• Exercise requirements:
Reproduce the entire listing exactly. Leave the pictures out.

• Given entries:
----------
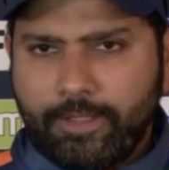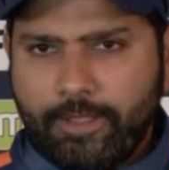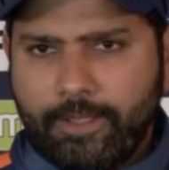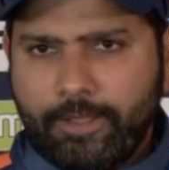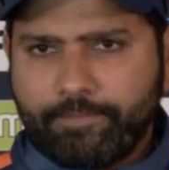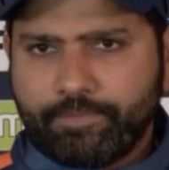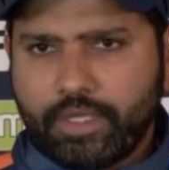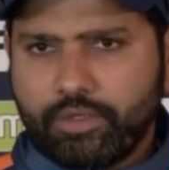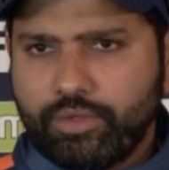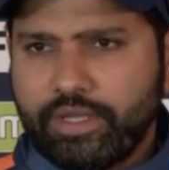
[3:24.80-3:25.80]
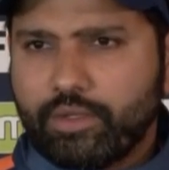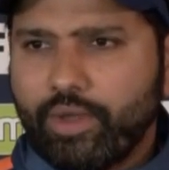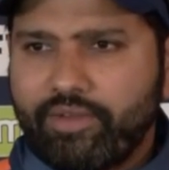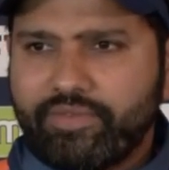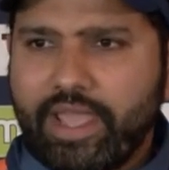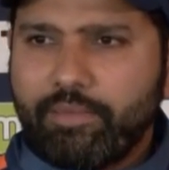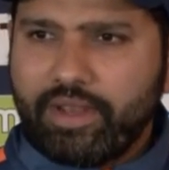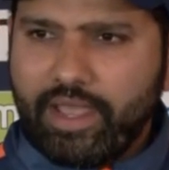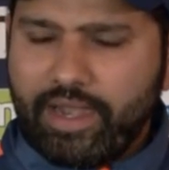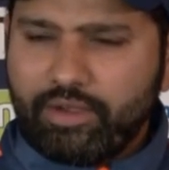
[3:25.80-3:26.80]
Um, you need to have time
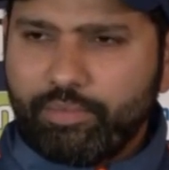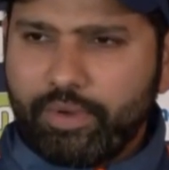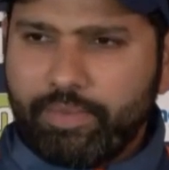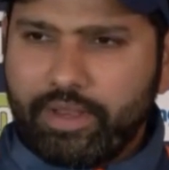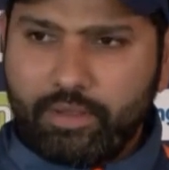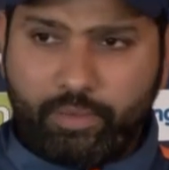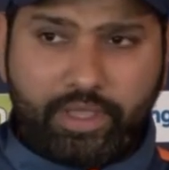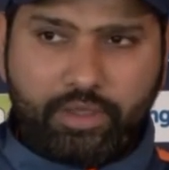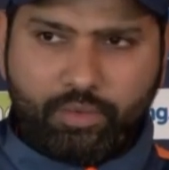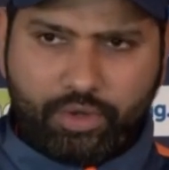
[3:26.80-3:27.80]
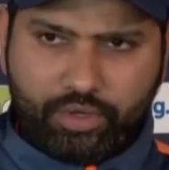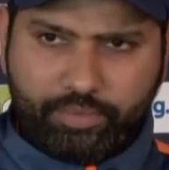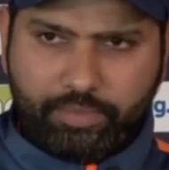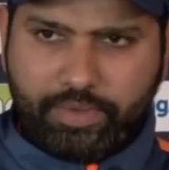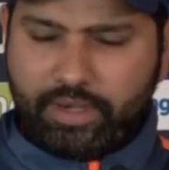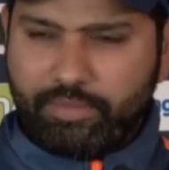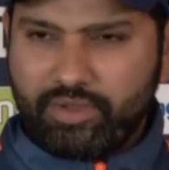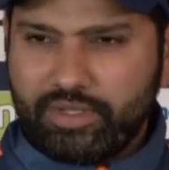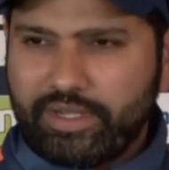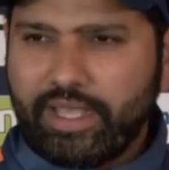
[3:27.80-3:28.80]
in hand to prepare the way you want to prepare,
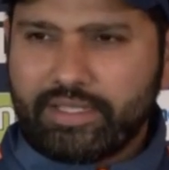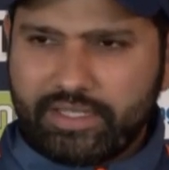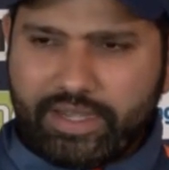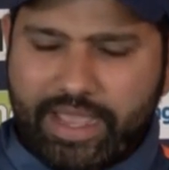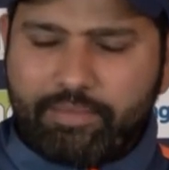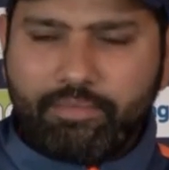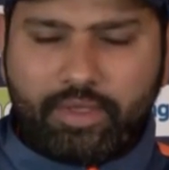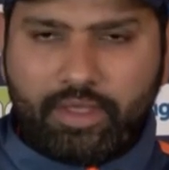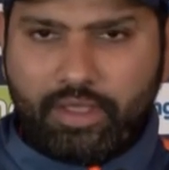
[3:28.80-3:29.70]
because it takes a time.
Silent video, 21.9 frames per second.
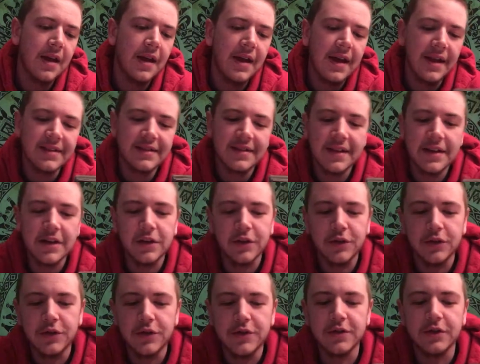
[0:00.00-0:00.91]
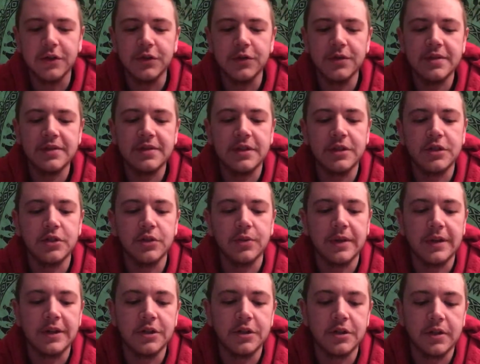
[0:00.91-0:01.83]
It's like a lose-lose
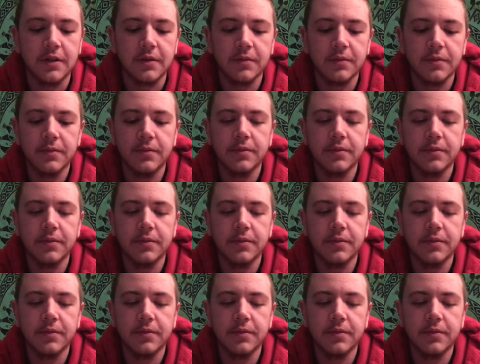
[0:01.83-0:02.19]
situation.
----------
• Your solution:
[3:24.80-3:25.80]
[3:25.80-3:26.80]
Um, you need to have time
[3:26.80-3:27.80]
[3:27.80-3:28.80]
in hand to prepare the way you want to prepare,
[3:28.80-3:29.70]
because it takes a time.
Silent video, 21.9 frames per second.
[0:00.00-0:00.91]
[0:00.91-0:01.83]
It's like a lose-lose
[0:01.83-0:02.19]
situation.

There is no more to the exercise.